* _Task item_
The response must reproduce every record in full.

* _Data to use_

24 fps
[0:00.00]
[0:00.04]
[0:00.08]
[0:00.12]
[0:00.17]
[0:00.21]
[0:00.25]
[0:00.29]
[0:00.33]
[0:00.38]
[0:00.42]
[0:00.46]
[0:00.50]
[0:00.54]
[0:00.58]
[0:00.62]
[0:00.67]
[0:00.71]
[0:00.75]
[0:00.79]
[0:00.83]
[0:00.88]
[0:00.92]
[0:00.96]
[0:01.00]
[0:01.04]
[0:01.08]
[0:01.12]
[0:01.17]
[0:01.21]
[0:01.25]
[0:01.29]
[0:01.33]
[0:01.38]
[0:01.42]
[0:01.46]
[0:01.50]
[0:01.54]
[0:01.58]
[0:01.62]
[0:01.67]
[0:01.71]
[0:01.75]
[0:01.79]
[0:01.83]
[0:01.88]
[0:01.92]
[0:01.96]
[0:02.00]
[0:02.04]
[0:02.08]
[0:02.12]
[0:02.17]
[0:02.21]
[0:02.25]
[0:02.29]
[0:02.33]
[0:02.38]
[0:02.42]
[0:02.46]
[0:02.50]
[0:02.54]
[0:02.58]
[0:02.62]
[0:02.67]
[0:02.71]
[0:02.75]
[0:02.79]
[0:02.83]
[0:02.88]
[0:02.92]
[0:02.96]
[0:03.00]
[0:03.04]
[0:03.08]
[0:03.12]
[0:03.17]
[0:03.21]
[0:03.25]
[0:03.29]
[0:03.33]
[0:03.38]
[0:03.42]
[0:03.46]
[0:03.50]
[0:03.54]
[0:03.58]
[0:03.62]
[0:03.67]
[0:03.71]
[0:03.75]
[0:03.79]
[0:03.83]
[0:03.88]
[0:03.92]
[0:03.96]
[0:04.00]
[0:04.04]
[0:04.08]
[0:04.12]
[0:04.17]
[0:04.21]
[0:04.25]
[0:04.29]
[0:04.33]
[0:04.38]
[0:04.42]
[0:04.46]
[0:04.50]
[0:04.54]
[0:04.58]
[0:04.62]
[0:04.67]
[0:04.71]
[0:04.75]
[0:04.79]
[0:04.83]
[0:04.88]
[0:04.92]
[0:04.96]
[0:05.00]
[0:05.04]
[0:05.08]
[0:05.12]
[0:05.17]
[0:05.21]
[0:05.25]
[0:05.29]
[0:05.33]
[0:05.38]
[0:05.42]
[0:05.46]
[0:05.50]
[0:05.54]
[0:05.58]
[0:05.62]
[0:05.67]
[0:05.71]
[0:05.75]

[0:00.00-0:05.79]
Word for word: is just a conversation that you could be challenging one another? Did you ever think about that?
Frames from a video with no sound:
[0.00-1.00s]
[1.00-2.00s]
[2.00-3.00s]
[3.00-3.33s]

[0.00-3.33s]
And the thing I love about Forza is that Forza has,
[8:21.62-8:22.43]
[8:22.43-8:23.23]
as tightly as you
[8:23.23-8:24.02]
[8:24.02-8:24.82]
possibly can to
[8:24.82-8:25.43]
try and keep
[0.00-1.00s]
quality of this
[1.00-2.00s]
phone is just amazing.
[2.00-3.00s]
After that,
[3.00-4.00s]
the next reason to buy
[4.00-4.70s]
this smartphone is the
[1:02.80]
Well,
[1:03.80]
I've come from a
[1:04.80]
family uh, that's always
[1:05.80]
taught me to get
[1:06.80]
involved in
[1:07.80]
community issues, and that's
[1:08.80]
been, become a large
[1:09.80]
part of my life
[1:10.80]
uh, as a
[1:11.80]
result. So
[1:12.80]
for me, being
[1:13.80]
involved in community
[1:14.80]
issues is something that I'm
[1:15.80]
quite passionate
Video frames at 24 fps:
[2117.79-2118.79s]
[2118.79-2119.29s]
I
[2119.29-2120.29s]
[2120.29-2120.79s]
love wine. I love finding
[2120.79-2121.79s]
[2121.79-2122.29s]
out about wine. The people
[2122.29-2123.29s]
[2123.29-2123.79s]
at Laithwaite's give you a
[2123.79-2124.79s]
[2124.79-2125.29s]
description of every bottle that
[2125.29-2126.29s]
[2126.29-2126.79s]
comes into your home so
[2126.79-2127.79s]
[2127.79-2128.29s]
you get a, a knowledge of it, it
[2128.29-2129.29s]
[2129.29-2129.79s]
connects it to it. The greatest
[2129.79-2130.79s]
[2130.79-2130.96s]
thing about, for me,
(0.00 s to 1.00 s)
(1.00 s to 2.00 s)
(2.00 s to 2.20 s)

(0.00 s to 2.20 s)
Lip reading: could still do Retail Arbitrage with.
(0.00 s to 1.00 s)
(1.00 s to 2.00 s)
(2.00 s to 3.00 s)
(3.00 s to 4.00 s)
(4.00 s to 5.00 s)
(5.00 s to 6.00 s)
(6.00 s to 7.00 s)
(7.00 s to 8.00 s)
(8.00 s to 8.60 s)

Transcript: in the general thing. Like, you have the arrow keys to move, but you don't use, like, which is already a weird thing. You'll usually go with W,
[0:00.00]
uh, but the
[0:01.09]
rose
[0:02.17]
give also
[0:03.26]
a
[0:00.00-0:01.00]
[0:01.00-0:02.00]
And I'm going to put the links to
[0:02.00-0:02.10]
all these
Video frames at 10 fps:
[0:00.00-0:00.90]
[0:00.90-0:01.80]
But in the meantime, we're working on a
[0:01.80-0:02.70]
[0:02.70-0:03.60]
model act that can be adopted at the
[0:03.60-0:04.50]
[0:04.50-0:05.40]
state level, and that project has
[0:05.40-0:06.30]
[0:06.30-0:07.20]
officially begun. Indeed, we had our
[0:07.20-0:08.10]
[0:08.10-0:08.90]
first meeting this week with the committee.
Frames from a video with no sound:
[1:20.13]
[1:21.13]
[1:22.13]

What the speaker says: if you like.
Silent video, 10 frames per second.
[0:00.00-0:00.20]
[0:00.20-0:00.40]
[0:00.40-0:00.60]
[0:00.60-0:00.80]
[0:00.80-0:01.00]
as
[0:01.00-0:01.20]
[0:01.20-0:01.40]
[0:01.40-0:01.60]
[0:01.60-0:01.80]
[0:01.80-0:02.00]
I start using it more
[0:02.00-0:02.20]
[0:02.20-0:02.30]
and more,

* _Response to this task_
24 fps
[0:00.00]
[0:00.04]
[0:00.08]
[0:00.12]
[0:00.17]
[0:00.21]
[0:00.25]
[0:00.29]
[0:00.33]
[0:00.38]
[0:00.42]
[0:00.46]
[0:00.50]
[0:00.54]
[0:00.58]
[0:00.62]
[0:00.67]
[0:00.71]
[0:00.75]
[0:00.79]
[0:00.83]
[0:00.88]
[0:00.92]
[0:00.96]
[0:01.00]
[0:01.04]
[0:01.08]
[0:01.12]
[0:01.17]
[0:01.21]
[0:01.25]
[0:01.29]
[0:01.33]
[0:01.38]
[0:01.42]
[0:01.46]
[0:01.50]
[0:01.54]
[0:01.58]
[0:01.62]
[0:01.67]
[0:01.71]
[0:01.75]
[0:01.79]
[0:01.83]
[0:01.88]
[0:01.92]
[0:01.96]
[0:02.00]
[0:02.04]
[0:02.08]
[0:02.12]
[0:02.17]
[0:02.21]
[0:02.25]
[0:02.29]
[0:02.33]
[0:02.38]
[0:02.42]
[0:02.46]
[0:02.50]
[0:02.54]
[0:02.58]
[0:02.62]
[0:02.67]
[0:02.71]
[0:02.75]
[0:02.79]
[0:02.83]
[0:02.88]
[0:02.92]
[0:02.96]
[0:03.00]
[0:03.04]
[0:03.08]
[0:03.12]
[0:03.17]
[0:03.21]
[0:03.25]
[0:03.29]
[0:03.33]
[0:03.38]
[0:03.42]
[0:03.46]
[0:03.50]
[0:03.54]
[0:03.58]
[0:03.62]
[0:03.67]
[0:03.71]
[0:03.75]
[0:03.79]
[0:03.83]
[0:03.88]
[0:03.92]
[0:03.96]
[0:04.00]
[0:04.04]
[0:04.08]
[0:04.12]
[0:04.17]
[0:04.21]
[0:04.25]
[0:04.29]
[0:04.33]
[0:04.38]
[0:04.42]
[0:04.46]
[0:04.50]
[0:04.54]
[0:04.58]
[0:04.62]
[0:04.67]
[0:04.71]
[0:04.75]
[0:04.79]
[0:04.83]
[0:04.88]
[0:04.92]
[0:04.96]
[0:05.00]
[0:05.04]
[0:05.08]
[0:05.12]
[0:05.17]
[0:05.21]
[0:05.25]
[0:05.29]
[0:05.33]
[0:05.38]
[0:05.42]
[0:05.46]
[0:05.50]
[0:05.54]
[0:05.58]
[0:05.62]
[0:05.67]
[0:05.71]
[0:05.75]

[0:00.00-0:05.79]
Word for word: is just a conversation that you could be challenging one another? Did you ever think about that?
Frames from a video with no sound:
[0.00-1.00s]
[1.00-2.00s]
[2.00-3.00s]
[3.00-3.33s]

[0.00-3.33s]
And the thing I love about Forza is that Forza has,
[8:21.62-8:22.43]
[8:22.43-8:23.23]
as tightly as you
[8:23.23-8:24.02]
[8:24.02-8:24.82]
possibly can to
[8:24.82-8:25.43]
try and keep
[0.00-1.00s]
quality of this
[1.00-2.00s]
phone is just amazing.
[2.00-3.00s]
After that,
[3.00-4.00s]
the next reason to buy
[4.00-4.70s]
this smartphone is the
[1:02.80]
Well,
[1:03.80]
I've come from a
[1:04.80]
family uh, that's always
[1:05.80]
taught me to get
[1:06.80]
involved in
[1:07.80]
community issues, and that's
[1:08.80]
been, become a large
[1:09.80]
part of my life
[1:10.80]
uh, as a
[1:11.80]
result. So
[1:12.80]
for me, being
[1:13.80]
involved in community
[1:14.80]
issues is something that I'm
[1:15.80]
quite passionate
Video frames at 24 fps:
[2117.79-2118.79s]
[2118.79-2119.29s]
I
[2119.29-2120.29s]
[2120.29-2120.79s]
love wine. I love finding
[2120.79-2121.79s]
[2121.79-2122.29s]
out about wine. The people
[2122.29-2123.29s]
[2123.29-2123.79s]
at Laithwaite's give you a
[2123.79-2124.79s]
[2124.79-2125.29s]
description of every bottle that
[2125.29-2126.29s]
[2126.29-2126.79s]
comes into your home so
[2126.79-2127.79s]
[2127.79-2128.29s]
you get a, a knowledge of it, it
[2128.29-2129.29s]
[2129.29-2129.79s]
connects it to it. The greatest
[2129.79-2130.79s]
[2130.79-2130.96s]
thing about, for me,
(0.00 s to 1.00 s)
(1.00 s to 2.00 s)
(2.00 s to 2.20 s)

(0.00 s to 2.20 s)
Lip reading: could still do Retail Arbitrage with.
(0.00 s to 1.00 s)
(1.00 s to 2.00 s)
(2.00 s to 3.00 s)
(3.00 s to 4.00 s)
(4.00 s to 5.00 s)
(5.00 s to 6.00 s)
(6.00 s to 7.00 s)
(7.00 s to 8.00 s)
(8.00 s to 8.60 s)

Transcript: in the general thing. Like, you have the arrow keys to move, but you don't use, like, which is already a weird thing. You'll usually go with W,
[0:00.00]
uh, but the
[0:01.09]
rose
[0:02.17]
give also
[0:03.26]
a
[0:00.00-0:01.00]
[0:01.00-0:02.00]
And I'm going to put the links to
[0:02.00-0:02.10]
all these
Video frames at 10 fps:
[0:00.00-0:00.90]
[0:00.90-0:01.80]
But in the meantime, we're working on a
[0:01.80-0:02.70]
[0:02.70-0:03.60]
model act that can be adopted at the
[0:03.60-0:04.50]
[0:04.50-0:05.40]
state level, and that project has
[0:05.40-0:06.30]
[0:06.30-0:07.20]
officially begun. Indeed, we had our
[0:07.20-0:08.10]
[0:08.10-0:08.90]
first meeting this week with the committee.
Frames from a video with no sound:
[1:20.13]
[1:21.13]
[1:22.13]

What the speaker says: if you like.
Silent video, 10 frames per second.
[0:00.00-0:00.20]
[0:00.20-0:00.40]
[0:00.40-0:00.60]
[0:00.60-0:00.80]
[0:00.80-0:01.00]
as
[0:01.00-0:01.20]
[0:01.20-0:01.40]
[0:01.40-0:01.60]
[0:01.60-0:01.80]
[0:01.80-0:02.00]
I start using it more
[0:02.00-0:02.20]
[0:02.20-0:02.30]
and more,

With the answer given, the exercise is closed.